* _To do_
Repeat only the stretch of lines below that runs from the line with "[00:00:00.00 to 00:00:01.00]" through the line with "[00:00:10.00 to 00:00:11.00]", unaltered.

++++++++++

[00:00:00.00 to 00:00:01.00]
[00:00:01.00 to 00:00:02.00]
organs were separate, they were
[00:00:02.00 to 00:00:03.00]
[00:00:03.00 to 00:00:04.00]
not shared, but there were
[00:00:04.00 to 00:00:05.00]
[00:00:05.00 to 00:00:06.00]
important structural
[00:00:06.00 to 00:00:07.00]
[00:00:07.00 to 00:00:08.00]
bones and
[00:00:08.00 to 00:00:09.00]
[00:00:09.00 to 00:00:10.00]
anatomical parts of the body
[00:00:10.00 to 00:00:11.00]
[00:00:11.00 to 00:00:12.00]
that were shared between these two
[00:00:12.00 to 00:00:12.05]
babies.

++++++++++

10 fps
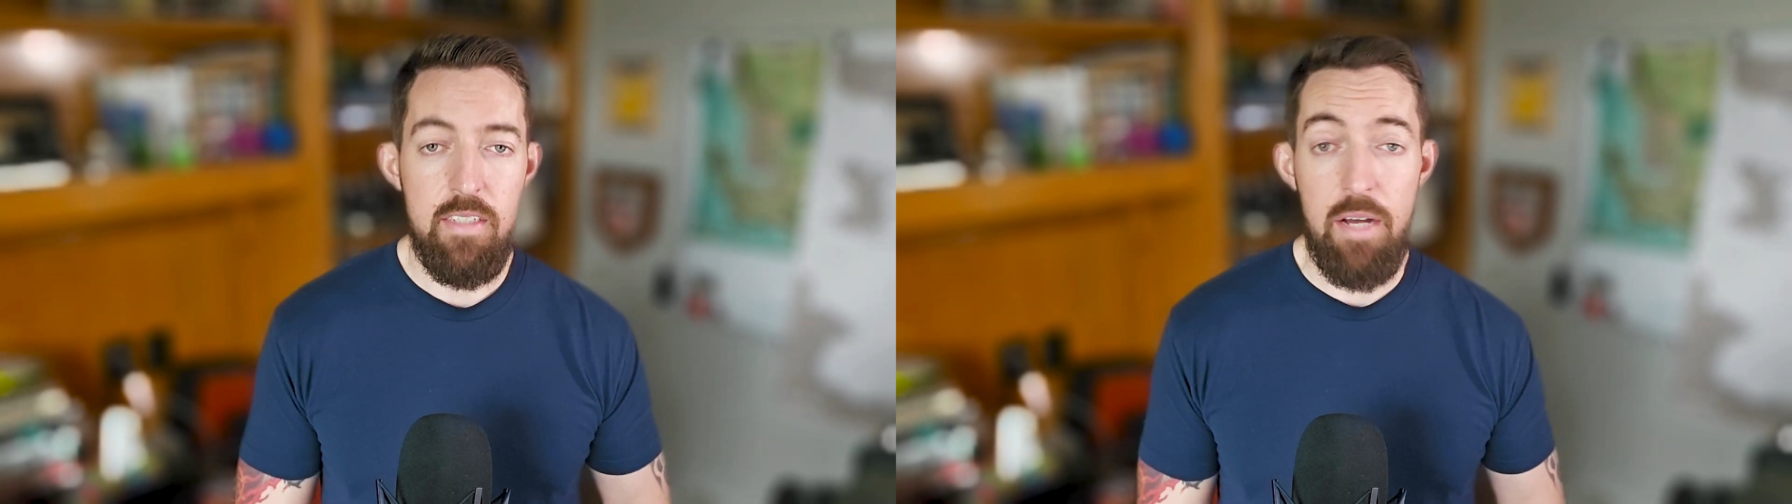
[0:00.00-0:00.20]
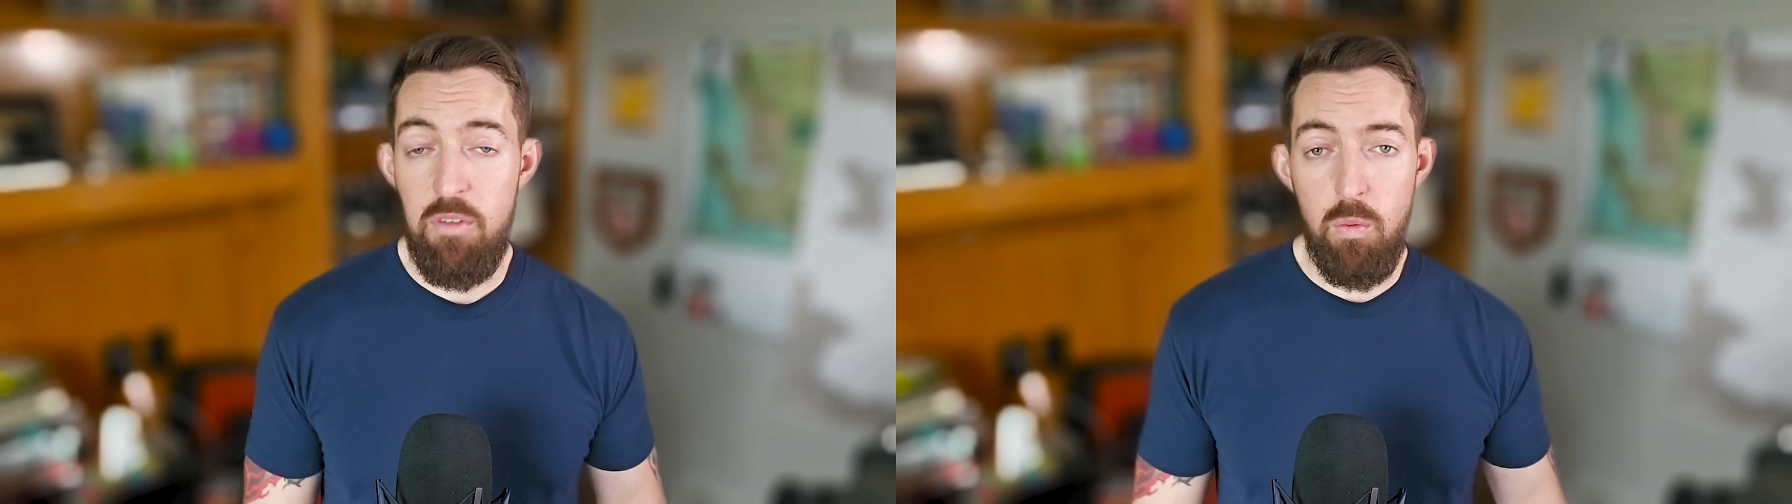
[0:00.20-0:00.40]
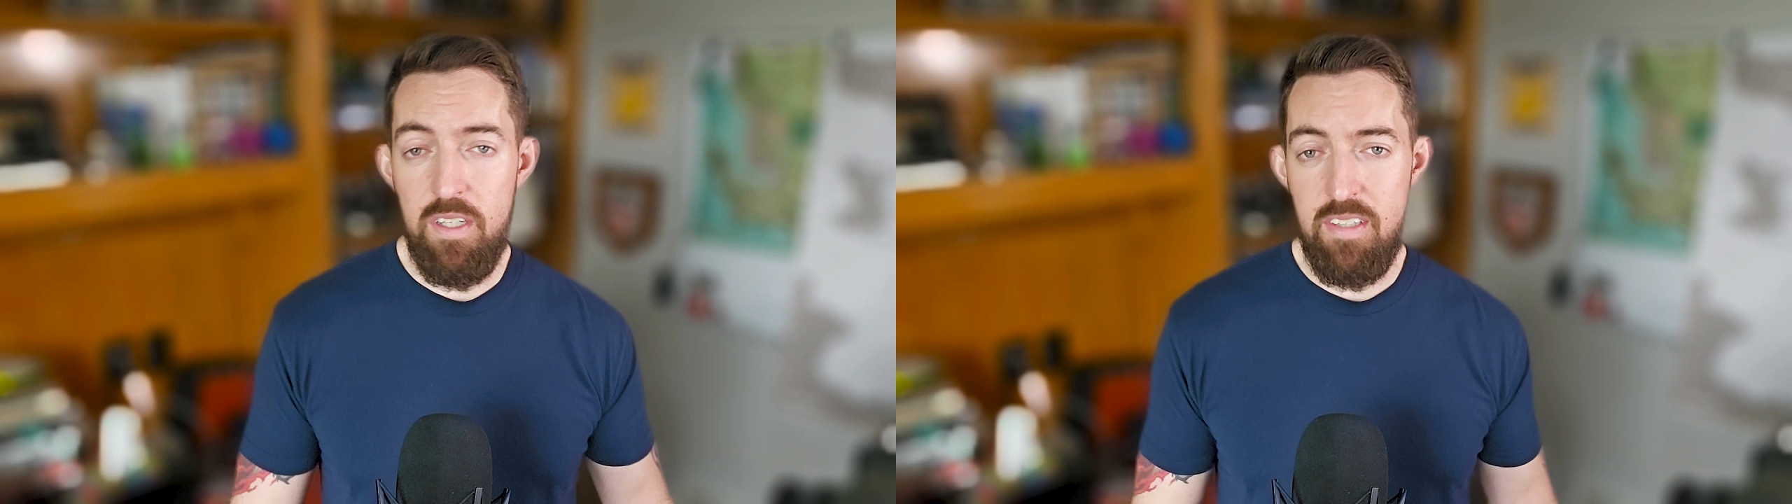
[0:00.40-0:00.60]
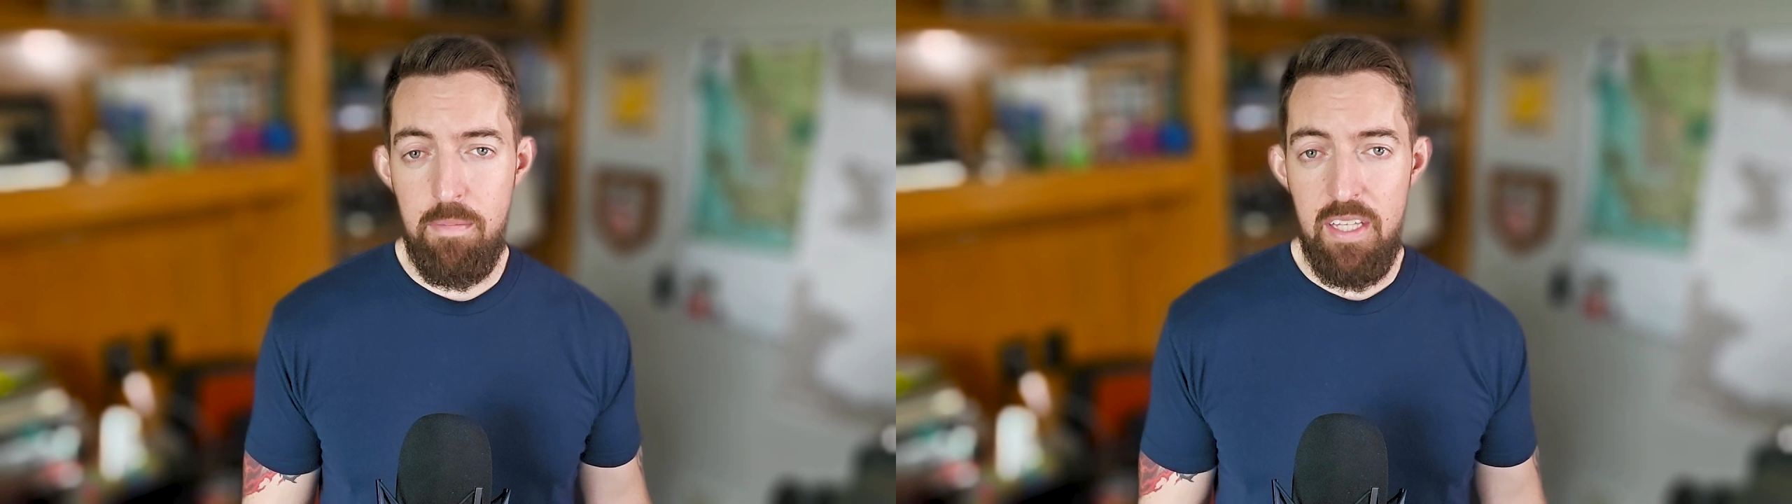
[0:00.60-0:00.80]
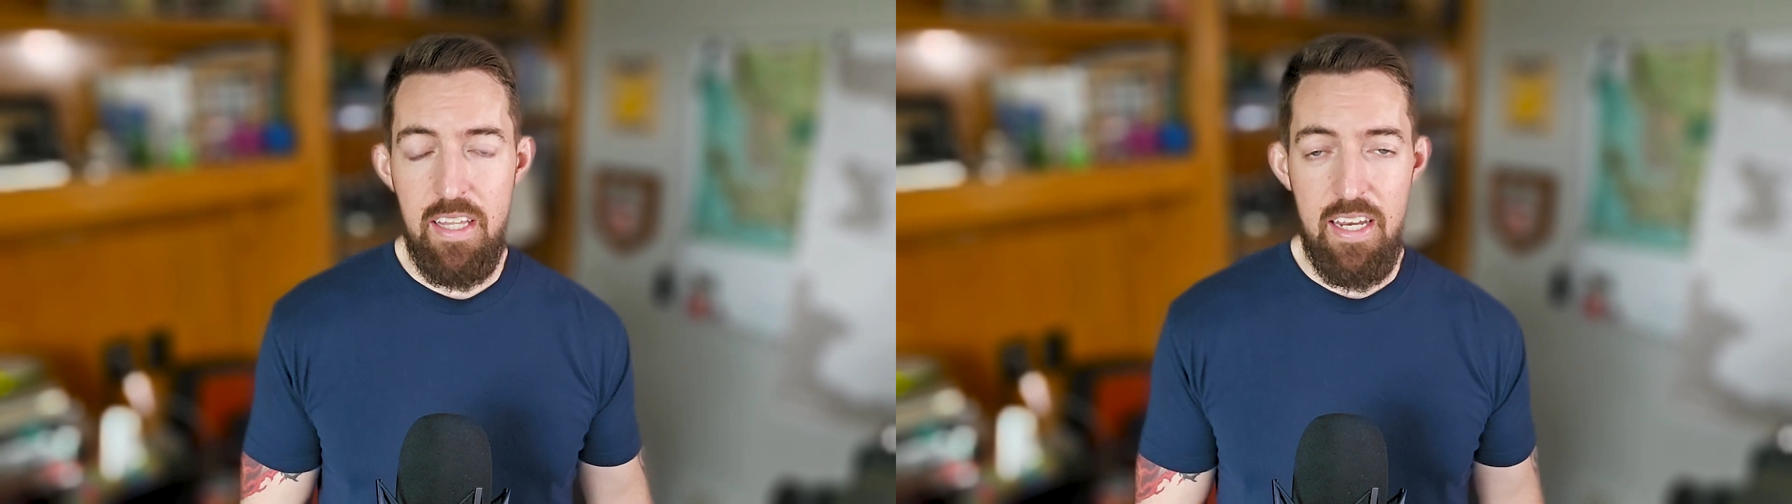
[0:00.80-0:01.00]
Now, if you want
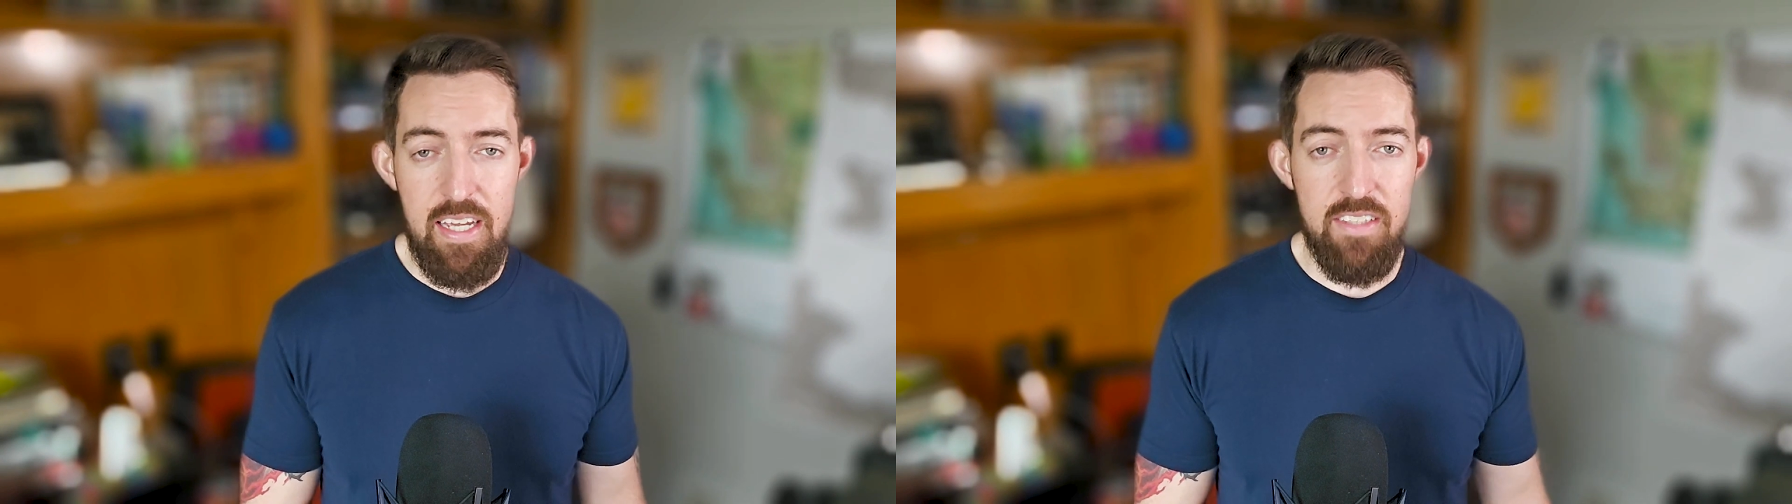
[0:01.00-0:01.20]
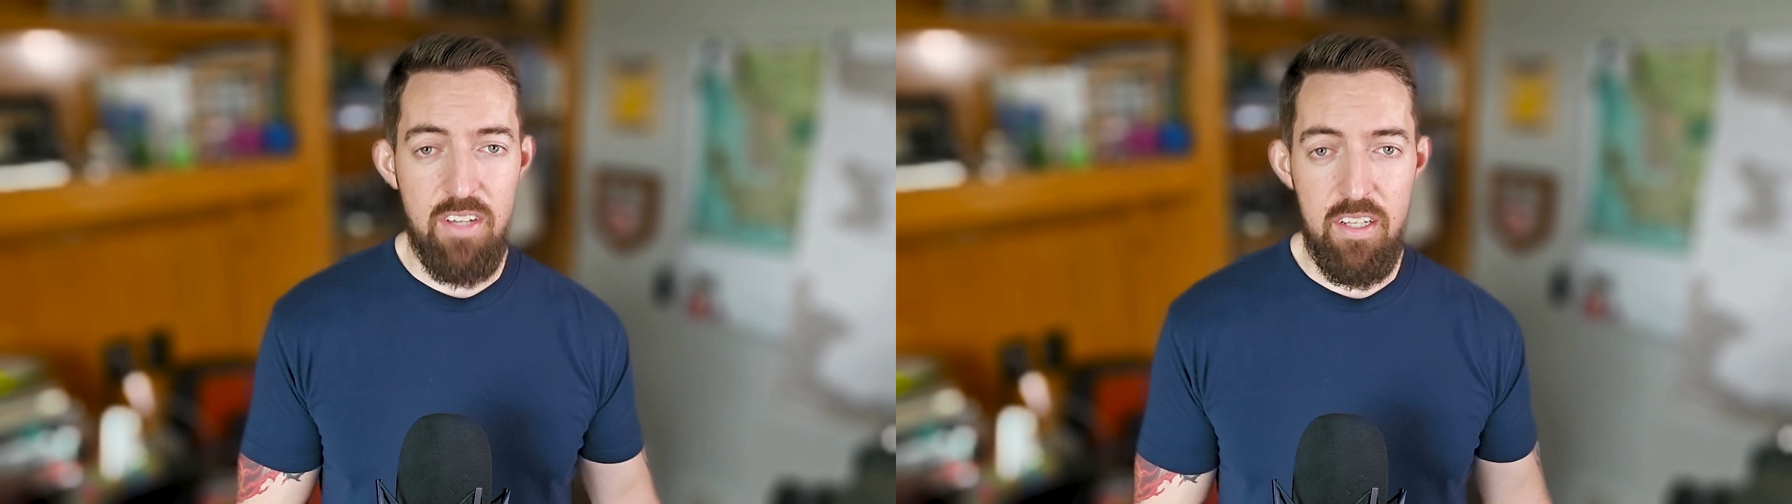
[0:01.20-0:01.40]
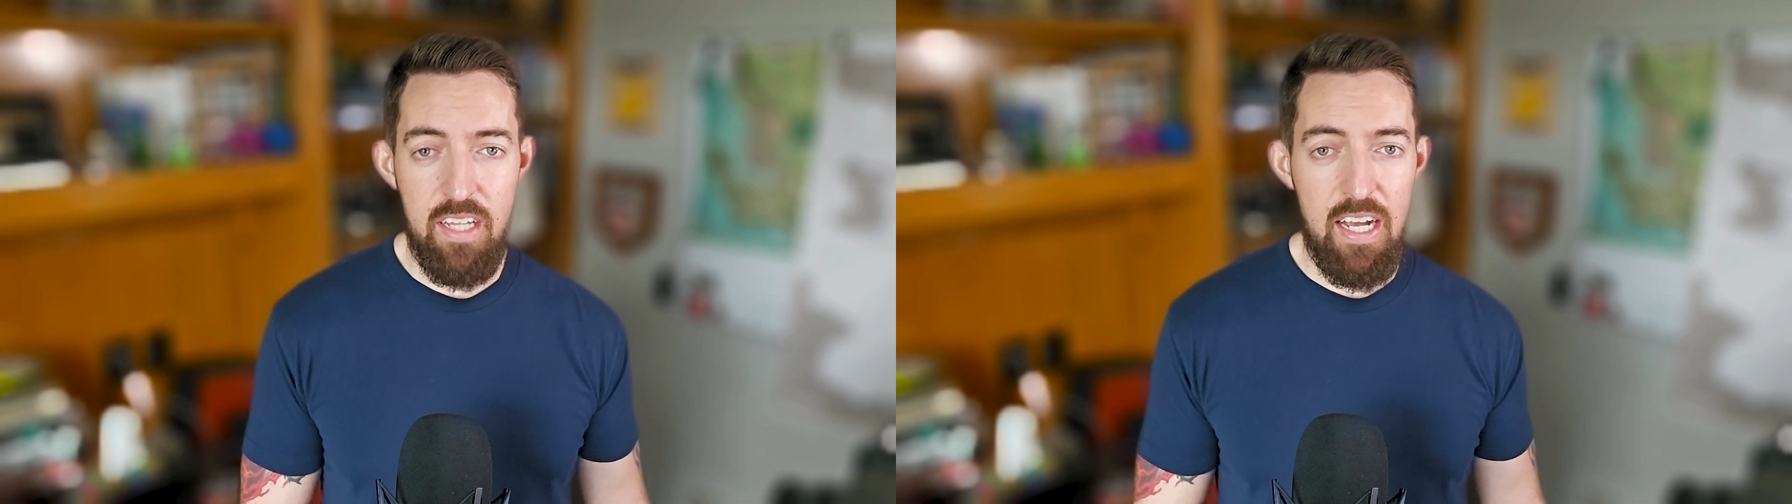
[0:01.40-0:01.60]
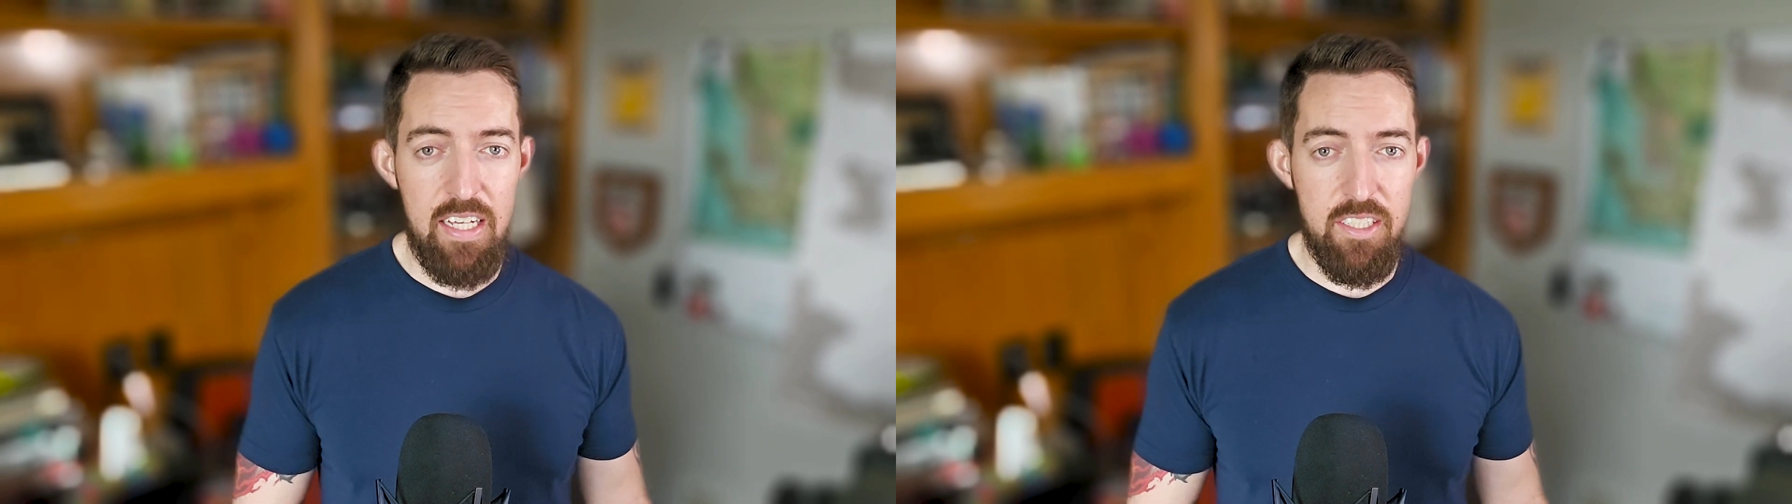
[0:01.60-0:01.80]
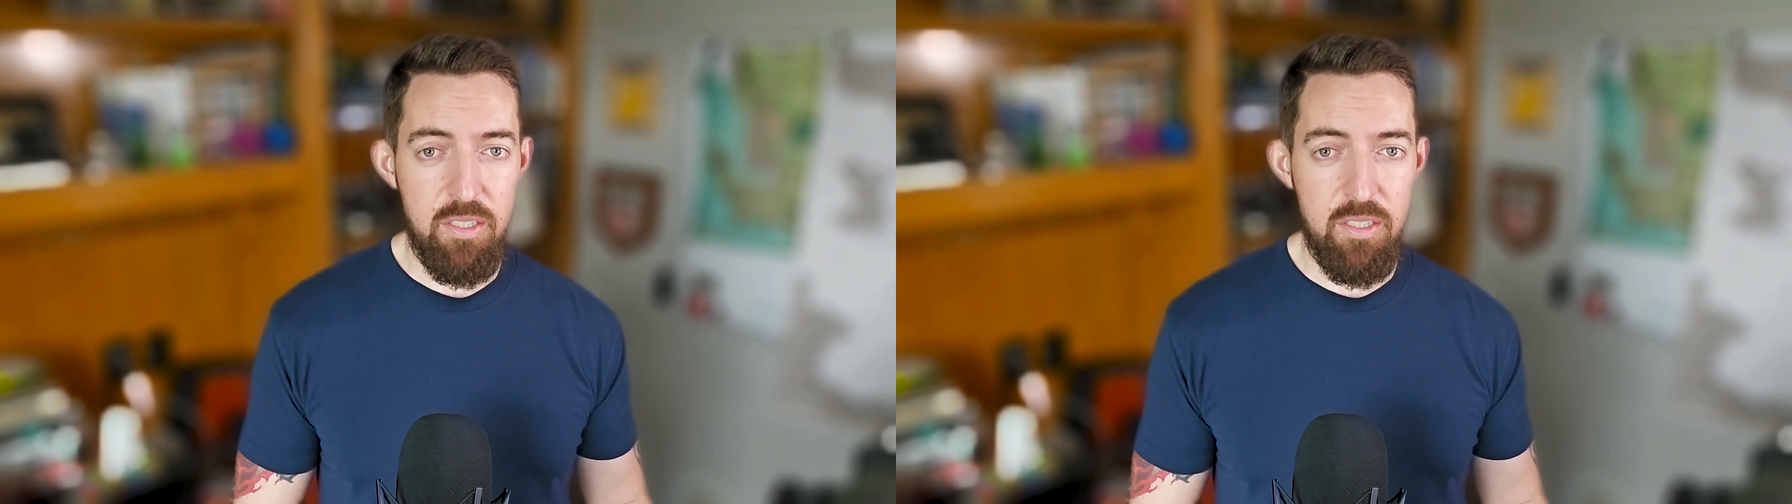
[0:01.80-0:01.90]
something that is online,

++++++++++

* _Exercise result_
[00:00:00.00 to 00:00:01.00]
[00:00:01.00 to 00:00:02.00]
organs were separate, they were
[00:00:02.00 to 00:00:03.00]
[00:00:03.00 to 00:00:04.00]
not shared, but there were
[00:00:04.00 to 00:00:05.00]
[00:00:05.00 to 00:00:06.00]
important structural
[00:00:06.00 to 00:00:07.00]
[00:00:07.00 to 00:00:08.00]
bones and
[00:00:08.00 to 00:00:09.00]
[00:00:09.00 to 00:00:10.00]
anatomical parts of the body
[00:00:10.00 to 00:00:11.00]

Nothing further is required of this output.